The rap group, called DAM - which means "eternity" in Arabic and "blood" in Hebrew - was popularized thanks in large part to its many songs dealing with the Israeli occupation.
But its latest single, Who You Are, comes across more like a feminist anthem than a typical Palestinian resistance song. It's a response to pervasive discrimination against women not only in Arab society but around the world, explained band member Mahmood Jrere.
"For us as artists, we always say we sing about the reality and what we see in real life. And in real life we are seeing injustice between the two genders," Jrere told VOA via Skype.
The song features female Palestinian musician Maysa Daw. In the music video, she is seen doing household chores typically associated with women, yet lip-syncing the male vocals.
"What we were doing is changing roles," said Jrere. "Giving the woman to do everything. And that is basically what we are doing in real life, as well - where she is doing everything."
'We'll start honor-killing men'
Fitting a pattern found in most of DAM's songs, Who You Are's lyrics come across as indignant and filled with a righteous sense of rage. One line states: "Either it's justice for both genders or we'll start honor-killing men."
That's, of course, in response to so-called honor killings, a tradition found in parts of Arab and other societies, in which women who have sex outside of marriage or commit some other action deemed inappropriate are killed in order to protect a family's honor.
"Arabic men are having sex outside of the marriage system and no one is killing them. So if we want to kill women because of honor, then let's kill men because of honor, because we see them as equal," Jrere said.
But Jrere is quick to point out that although the song focuses on female stereotypes he said plague Arab society, he views women's rights as something that should be a global priority.
Sexism a universal issue
"In the Middle East we call it honor killing. But in the West, they call it domestic violence. It's the same thing. I admit in Arabic society it's more highlighted, but it's something global," he said.
"Like ironing, like doing dishes, like doing laundry - something that in our minds as society we see as jobs for women. And we ask for men to do it. And that's just to boost the idea and try to bring change," said Jrere.
Reaction mostly positive
The online campaign, a joint project between DAM and the United Nations Population Fund, provoked an immediate reaction - mostly positive, but also some negative.
"We see it as something normal and something we're going to face in each song challenging norms and taboos. And it's something we will keep doing because this is the purpose of art," said Jrere.

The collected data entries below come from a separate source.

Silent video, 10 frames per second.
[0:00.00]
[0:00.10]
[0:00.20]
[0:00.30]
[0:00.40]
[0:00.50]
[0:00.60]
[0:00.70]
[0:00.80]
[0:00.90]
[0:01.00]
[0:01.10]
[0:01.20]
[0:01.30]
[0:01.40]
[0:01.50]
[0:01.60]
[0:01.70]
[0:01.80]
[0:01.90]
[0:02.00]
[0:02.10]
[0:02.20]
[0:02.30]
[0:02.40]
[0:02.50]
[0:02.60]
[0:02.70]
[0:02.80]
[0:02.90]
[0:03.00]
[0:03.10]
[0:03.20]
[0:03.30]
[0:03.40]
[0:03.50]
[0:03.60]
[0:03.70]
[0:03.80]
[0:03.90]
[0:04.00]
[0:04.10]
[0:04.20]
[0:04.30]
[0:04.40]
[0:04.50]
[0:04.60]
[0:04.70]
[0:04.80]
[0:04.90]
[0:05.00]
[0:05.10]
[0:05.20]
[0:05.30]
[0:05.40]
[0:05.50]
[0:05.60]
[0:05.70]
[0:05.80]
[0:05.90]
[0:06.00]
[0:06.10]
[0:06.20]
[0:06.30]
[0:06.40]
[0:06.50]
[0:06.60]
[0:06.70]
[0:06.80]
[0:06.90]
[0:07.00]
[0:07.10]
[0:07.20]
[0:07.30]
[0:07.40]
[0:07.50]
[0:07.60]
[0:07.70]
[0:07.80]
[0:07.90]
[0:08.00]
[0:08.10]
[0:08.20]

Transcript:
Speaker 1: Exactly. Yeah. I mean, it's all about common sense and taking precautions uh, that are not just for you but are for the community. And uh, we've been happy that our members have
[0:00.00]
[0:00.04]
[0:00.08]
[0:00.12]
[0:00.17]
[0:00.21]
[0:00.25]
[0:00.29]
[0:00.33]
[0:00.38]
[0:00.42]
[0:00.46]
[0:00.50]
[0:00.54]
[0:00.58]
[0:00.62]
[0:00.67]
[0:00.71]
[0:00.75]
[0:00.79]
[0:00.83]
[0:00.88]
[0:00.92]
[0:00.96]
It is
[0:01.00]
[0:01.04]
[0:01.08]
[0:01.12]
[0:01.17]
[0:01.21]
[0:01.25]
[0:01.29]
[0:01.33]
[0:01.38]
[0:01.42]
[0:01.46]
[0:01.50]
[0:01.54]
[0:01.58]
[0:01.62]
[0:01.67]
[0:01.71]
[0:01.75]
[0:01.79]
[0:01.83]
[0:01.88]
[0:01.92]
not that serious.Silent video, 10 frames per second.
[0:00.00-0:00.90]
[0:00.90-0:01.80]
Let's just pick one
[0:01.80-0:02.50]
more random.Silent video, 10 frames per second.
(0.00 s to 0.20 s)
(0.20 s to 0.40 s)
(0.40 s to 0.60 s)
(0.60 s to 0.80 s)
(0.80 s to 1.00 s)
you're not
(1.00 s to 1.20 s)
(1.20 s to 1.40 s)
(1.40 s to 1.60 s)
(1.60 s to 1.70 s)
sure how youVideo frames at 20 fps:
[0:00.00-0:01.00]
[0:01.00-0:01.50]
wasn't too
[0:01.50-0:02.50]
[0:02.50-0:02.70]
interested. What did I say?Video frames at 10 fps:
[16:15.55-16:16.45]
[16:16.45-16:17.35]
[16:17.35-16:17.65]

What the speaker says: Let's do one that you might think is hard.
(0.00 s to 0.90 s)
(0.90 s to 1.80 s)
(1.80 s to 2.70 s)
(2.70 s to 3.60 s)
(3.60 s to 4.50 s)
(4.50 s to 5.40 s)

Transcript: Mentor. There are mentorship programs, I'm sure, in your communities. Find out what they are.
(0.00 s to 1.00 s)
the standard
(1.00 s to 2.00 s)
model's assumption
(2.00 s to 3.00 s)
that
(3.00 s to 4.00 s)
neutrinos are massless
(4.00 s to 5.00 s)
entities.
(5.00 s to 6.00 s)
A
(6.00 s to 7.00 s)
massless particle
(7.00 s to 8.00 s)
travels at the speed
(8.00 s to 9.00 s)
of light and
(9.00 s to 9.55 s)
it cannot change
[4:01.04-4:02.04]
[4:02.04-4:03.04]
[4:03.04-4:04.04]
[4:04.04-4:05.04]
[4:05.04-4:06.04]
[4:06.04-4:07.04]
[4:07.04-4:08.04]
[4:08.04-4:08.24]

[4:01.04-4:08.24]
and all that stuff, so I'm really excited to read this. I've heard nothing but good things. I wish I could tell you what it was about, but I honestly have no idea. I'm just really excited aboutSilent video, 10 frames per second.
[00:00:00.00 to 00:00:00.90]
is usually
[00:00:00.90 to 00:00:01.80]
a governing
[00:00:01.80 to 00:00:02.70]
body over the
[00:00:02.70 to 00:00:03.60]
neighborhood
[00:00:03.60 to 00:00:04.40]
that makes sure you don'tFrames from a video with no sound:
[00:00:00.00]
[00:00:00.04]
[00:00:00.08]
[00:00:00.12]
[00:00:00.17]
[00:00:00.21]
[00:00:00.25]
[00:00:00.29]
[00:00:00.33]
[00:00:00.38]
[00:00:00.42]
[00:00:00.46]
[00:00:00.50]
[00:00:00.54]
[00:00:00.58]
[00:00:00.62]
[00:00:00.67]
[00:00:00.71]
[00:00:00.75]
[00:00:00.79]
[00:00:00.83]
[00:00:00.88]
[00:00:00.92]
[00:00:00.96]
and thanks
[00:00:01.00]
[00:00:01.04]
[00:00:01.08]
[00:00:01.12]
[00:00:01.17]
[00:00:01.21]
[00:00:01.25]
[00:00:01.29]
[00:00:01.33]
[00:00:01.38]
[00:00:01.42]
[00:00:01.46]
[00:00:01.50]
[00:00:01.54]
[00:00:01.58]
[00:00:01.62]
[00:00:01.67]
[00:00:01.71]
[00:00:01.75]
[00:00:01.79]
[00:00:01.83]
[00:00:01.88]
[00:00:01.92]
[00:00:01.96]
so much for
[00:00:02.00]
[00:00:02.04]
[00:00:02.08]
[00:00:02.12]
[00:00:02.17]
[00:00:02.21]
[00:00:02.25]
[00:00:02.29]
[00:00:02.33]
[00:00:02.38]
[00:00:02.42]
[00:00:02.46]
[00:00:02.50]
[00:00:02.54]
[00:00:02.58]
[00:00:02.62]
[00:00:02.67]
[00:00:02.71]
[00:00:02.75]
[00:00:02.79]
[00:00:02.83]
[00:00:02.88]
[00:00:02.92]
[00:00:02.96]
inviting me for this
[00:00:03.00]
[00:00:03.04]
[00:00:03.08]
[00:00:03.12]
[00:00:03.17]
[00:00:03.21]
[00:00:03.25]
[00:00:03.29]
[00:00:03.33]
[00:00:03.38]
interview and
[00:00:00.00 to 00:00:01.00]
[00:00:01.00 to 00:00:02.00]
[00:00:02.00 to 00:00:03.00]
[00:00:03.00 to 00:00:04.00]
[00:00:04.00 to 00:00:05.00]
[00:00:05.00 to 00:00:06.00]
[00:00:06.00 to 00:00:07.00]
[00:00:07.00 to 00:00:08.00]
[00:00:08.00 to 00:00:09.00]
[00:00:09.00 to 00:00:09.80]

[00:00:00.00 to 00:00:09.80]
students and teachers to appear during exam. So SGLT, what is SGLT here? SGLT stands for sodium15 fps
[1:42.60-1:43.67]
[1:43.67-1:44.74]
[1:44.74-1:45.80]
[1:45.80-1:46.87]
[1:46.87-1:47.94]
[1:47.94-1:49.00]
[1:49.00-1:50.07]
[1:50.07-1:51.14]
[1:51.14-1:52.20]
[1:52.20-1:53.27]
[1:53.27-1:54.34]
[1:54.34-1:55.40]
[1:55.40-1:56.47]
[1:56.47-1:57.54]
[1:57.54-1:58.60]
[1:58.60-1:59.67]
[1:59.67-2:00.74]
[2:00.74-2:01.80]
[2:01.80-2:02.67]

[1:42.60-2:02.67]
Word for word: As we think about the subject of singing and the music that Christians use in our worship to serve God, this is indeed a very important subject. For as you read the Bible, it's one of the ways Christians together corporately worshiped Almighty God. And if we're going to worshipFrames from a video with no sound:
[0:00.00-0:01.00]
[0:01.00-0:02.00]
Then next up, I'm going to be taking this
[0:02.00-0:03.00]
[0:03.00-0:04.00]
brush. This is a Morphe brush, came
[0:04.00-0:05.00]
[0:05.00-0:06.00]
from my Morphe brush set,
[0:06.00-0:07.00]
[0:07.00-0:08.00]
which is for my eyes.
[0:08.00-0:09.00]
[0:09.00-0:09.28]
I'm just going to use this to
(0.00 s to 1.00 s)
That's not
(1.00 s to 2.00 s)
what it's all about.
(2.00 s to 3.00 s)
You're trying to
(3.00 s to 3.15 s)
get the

Some have encouraged the group to stop criticizing Arab society, and instead stay focused on singing protest songs against Israel's decades-long occupation of Palestinian land. But Jrere doesn't buy that argument: "For me, anything that I see that is wrong and has injustice, I will sing about it. If it's about women's rights, if it's about occupation, if it's about the social problems that we are living as Palestinians inside of Israel - everything is subjected to my writing.”